▶ What to do
After locating the line containing "[00:00:03.20]" in the entries below, please write out that line and the rest through the end exactly. Omit pictures.

▶ Stored data entries
====

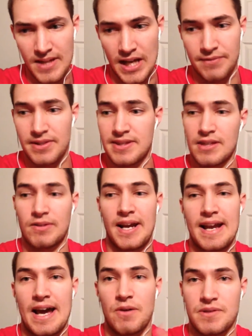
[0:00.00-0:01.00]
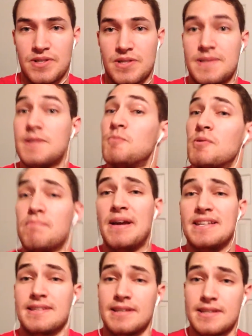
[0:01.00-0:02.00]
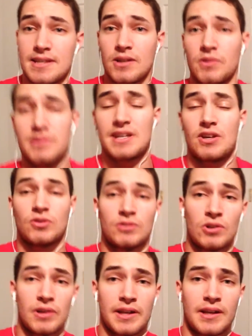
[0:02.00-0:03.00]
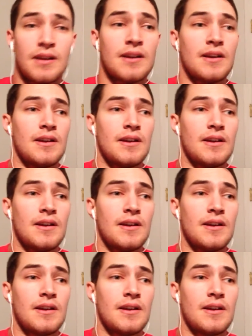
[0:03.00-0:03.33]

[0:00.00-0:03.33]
everything right now is just super basic skills that you're learning,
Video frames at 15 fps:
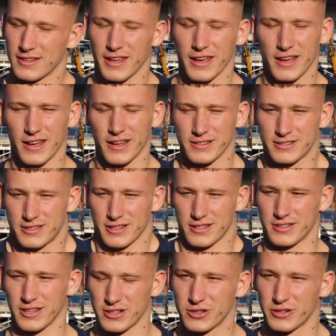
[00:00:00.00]
Yeah,
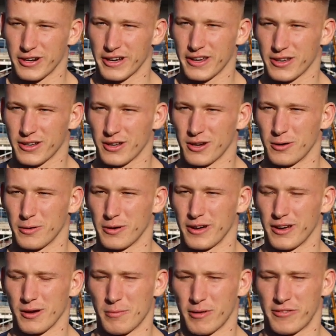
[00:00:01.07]
it's great. You
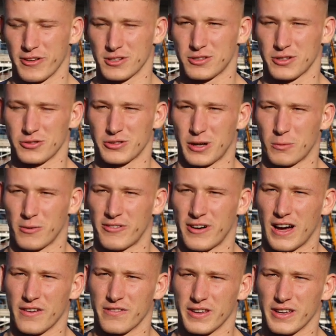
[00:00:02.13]
know, my first contract was
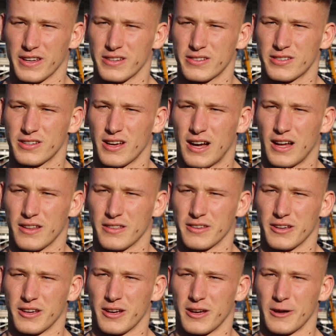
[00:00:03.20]
5 years,
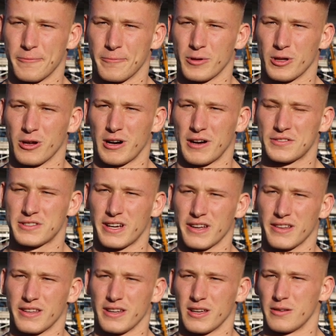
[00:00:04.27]
and you know, I've
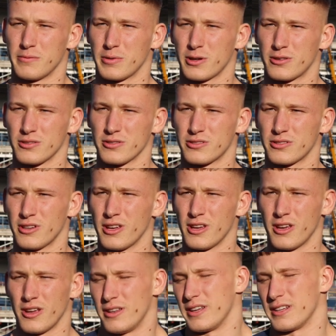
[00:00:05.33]
signed it because
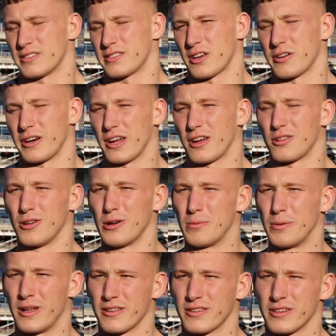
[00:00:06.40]
Leeds is a great
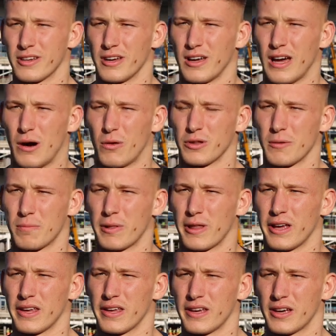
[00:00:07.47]
club, and I want to
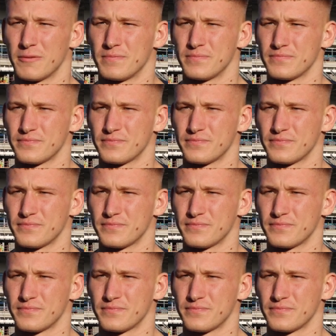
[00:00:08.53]
play here.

====

▶ Reply
[00:00:03.20]
5 years,
[00:00:04.27]
and you know, I've
[00:00:05.33]
signed it because
[00:00:06.40]
Leeds is a great
[00:00:07.47]
club, and I want to
[00:00:08.53]
play here.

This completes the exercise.